Review of Balenciaga Fall 2023 Couture Fashion Show
We’re so Back
By Mark Wittmer
It’s been a weird year for Balenciaga. Following some high-profile controversies and subsequent public disavowals of past creative efforts and partnerships, Demna’s last few ready-to-wear shows have gotten away from the gimmick and spectacle that characterized much of his previous work and focused on the art of making clothes. The collections played it safe, sure, but it was also refreshing to see the focus fixed on the actual work of a still-great designer at a historic fashion house.
With his latest couture collection, Demna’s new era of focusing on the clothes has reached the place where it was meant to be.
Balenciaga’s couture was only revived in 2021, more than half a century after Crístobal Balenciaga shut down his couture house in 1968; Demna is the only creative director other than the man himself to design Balenciaga couture.
Held among the classic appointments of Balenciaga’s historic atelier at 10 Avenue George V in Paris and set to an a cappella operatic soundtrack, the show staging seemed to pick right back up from where Crístobal elegantly left off, and the first look – a black velvet evening gown worn with white gloves and strings of pearls – seemed to confirm this trip back in time to couture’s heyday. But instead, the ensuing collection brought this heyday to the present day.
Punctuating the collection’s historic looks to Balenciaga’s era-defining approach to volume and tailoring are innovative and quietly amazing details that live at the cutting edge of fashion craftsmanship.
But first, the classics: early looks apply Demna’s penchant for the angular and oversized to takes on Balenciaga’s sculptural dressmaking. The Spanish couturier’s vision is even more directly present in the later dresses, with their drawn-in waists and cascading skirts or flowing silk trains.
The geometric lines of last season’s futuristic signature shoes, the Space Pump and the Space 2.0, are echoed across this season’s Opera Pump and Opera Derby, angular and pointed takes on classic leather shoes, made by hand from just one or two cuts of leather.
Woven between these revivals of Balenciaga’s historic couture spirit are pieces that at first feel a bit incongruous with the classically elegant looks, but an understanding of their craftsmanship reveals them to be seamless contemporary continuations of the house’s emphasis on craft and innovation.
At first leather trousers seem like they would have been more at home in a ready-to-wear collection. But these are in fact oil-on-linen masterpieces, linen pants with all of the “details” – pockets, topstitching, rivets, the distressed effect – meticulously painted on by hand. The same goes for the denim.

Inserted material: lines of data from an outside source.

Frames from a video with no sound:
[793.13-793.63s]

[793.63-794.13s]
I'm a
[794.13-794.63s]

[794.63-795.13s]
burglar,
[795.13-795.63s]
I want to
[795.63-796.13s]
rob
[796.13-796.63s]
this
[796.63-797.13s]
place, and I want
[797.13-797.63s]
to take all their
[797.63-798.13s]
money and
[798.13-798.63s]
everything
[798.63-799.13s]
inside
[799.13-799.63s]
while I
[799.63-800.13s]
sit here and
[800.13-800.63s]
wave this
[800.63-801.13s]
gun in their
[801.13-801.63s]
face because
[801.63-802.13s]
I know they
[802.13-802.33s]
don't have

Meanwhile, what looks to be a classically tailored jacket checked wool Prince of Wales jacket is in fact black and gray denim woven on antique Japanese denim looms. Checked wool does actually appear on the overcoats, which feature an innovative knitted material bonded to the inside of the wool that allows the piece to be shaped by hand using heated irons, sculpting the coat as if it is being blown by the wind in a moment frozen in time.
The amazing final look combined references to 17th-century Spanish aristocratic dresses (the kind you see in a Velasquez painting) with depictions of Joan of Arc in her suit of armor, but actually achieved the stiff and shining metal appearance by using 3D-printed chromed resin.

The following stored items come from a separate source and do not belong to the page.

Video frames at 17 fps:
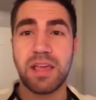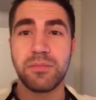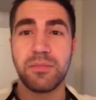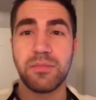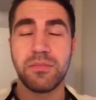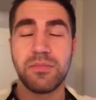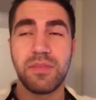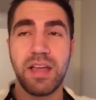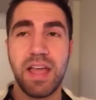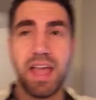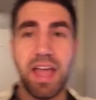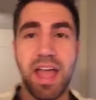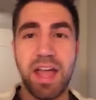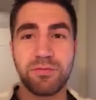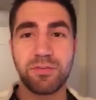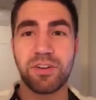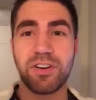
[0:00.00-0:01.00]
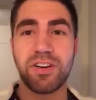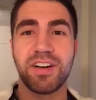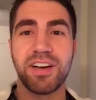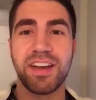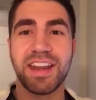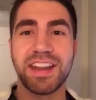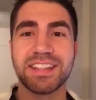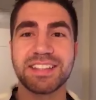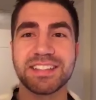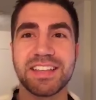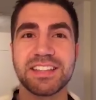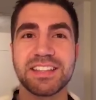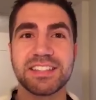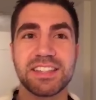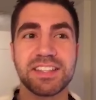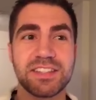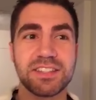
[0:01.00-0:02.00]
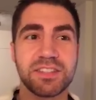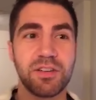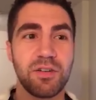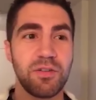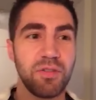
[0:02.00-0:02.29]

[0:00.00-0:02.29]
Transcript: game ever in existence.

Crístobal Balenciaga was famous for his idiosyncratic casting, which gets a contemporary twist here. An impressive lineup of iconic, veteran models – Liu Wen, Mariacarla Boscono, Saskia de Brauw, Iselin Steiro, and more – were joined by an eclectic group of newer faces, as well as returning Demna muse and legendary French actress Isabelle Huppert. In terms of casting couture still lags behind its relatively more accessible sibling ready-to-wear, and it was refreshing to see how the inclusion of older models, men, and non-binary and trans models also reflected the collection’s concern for guiding couture into the future.

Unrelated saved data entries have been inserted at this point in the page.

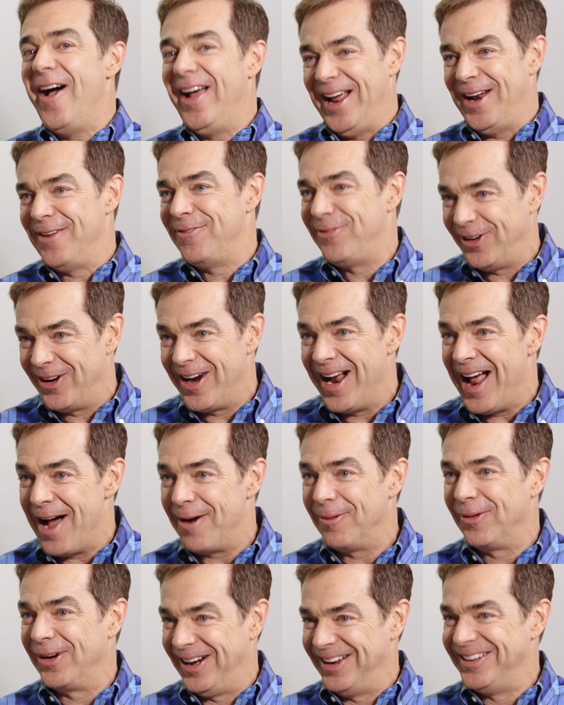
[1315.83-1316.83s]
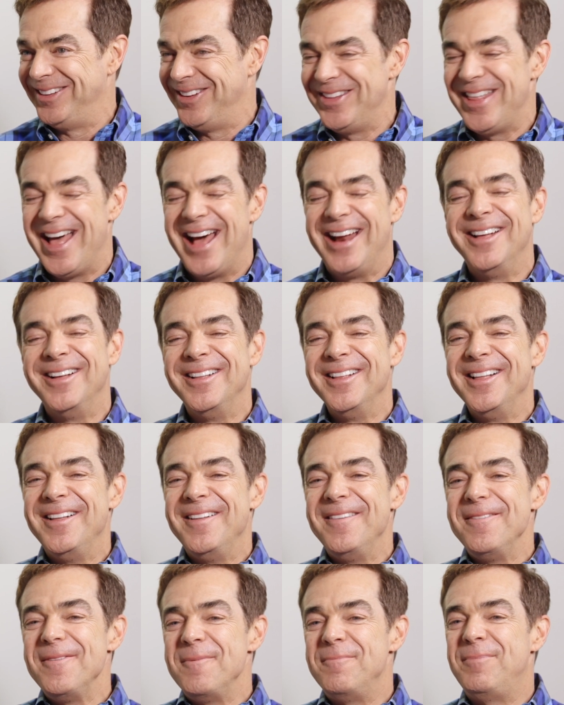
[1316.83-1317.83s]
now I got to figure out how we're going to do
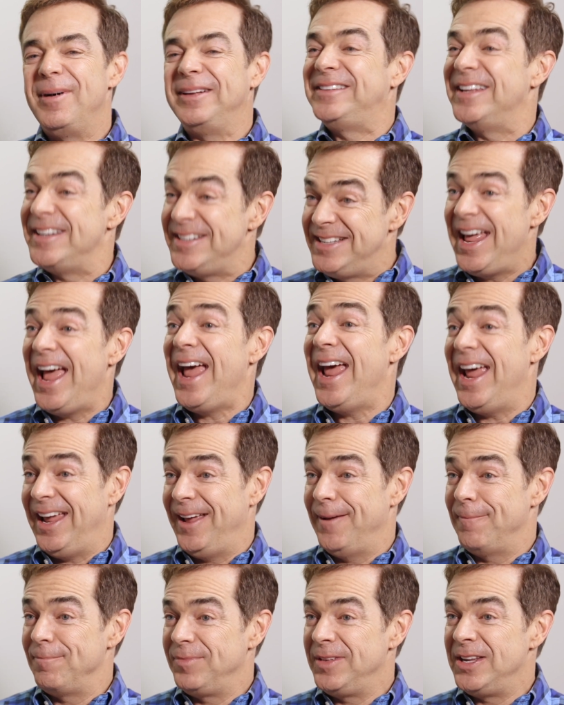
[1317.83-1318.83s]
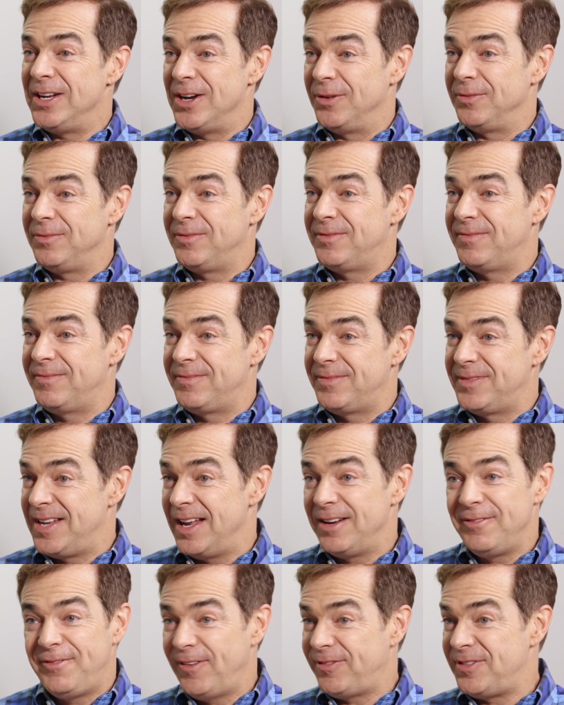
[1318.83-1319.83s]
that. But today,
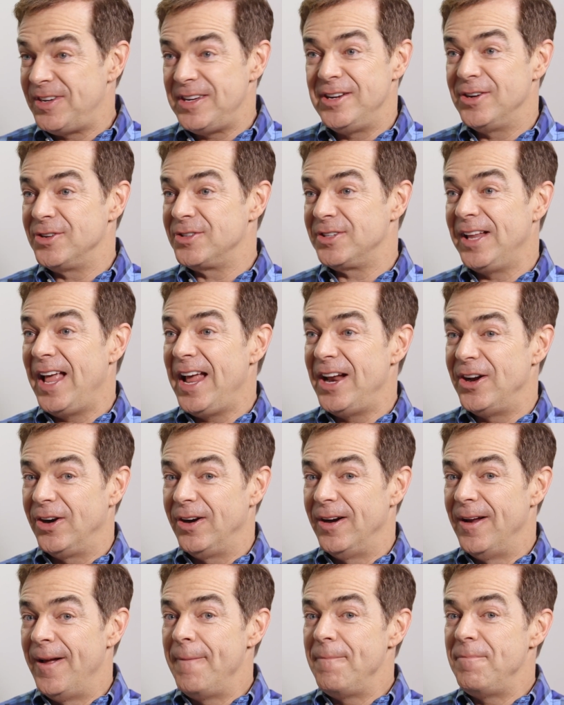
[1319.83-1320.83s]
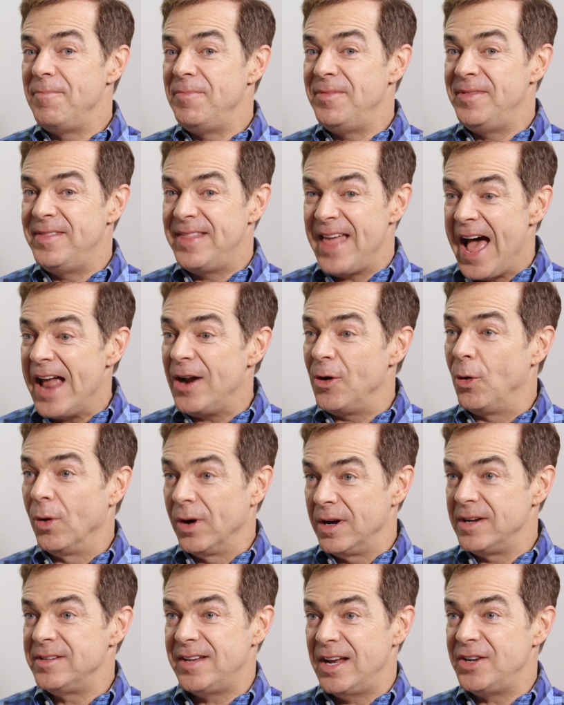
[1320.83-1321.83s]
10, 15 years later, that
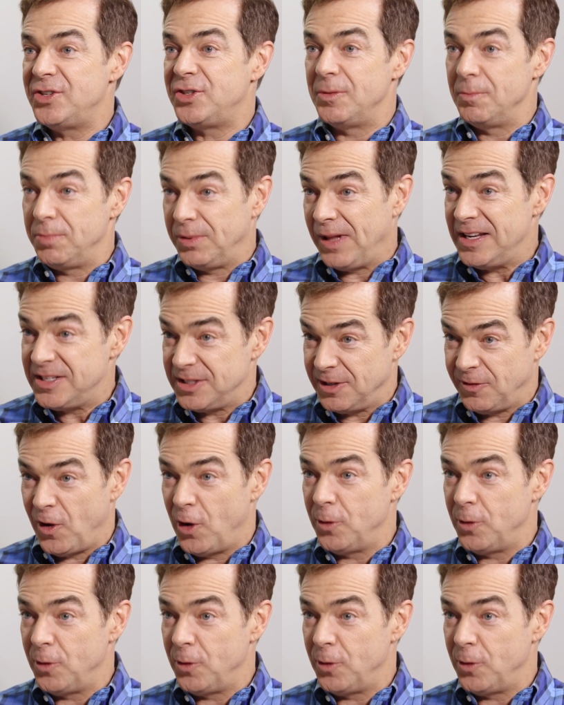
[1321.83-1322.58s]
organization, Place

Whether or not such an exclusive and undemocratic practice as haute couture has a place in a more just and equal future may be a separate conversation, but it’s impossible not to keep in mind when looking at these collections – especially when Balenciaga has made the unheard of move of listing the (very high) prices of some of its couture pieces on the brand’s website for all to see – which feels superficially more democratic but ostentatiously elitist. There is certainly some cognitive dissonance that comes from seeing the problems of late capitalism and being a fan of high fashion. But for anyone interested in fashion, what Demna has done here is undeniably fascinating.
If couture has a future, Demna has made a powerful case that it lies with Balenciaga.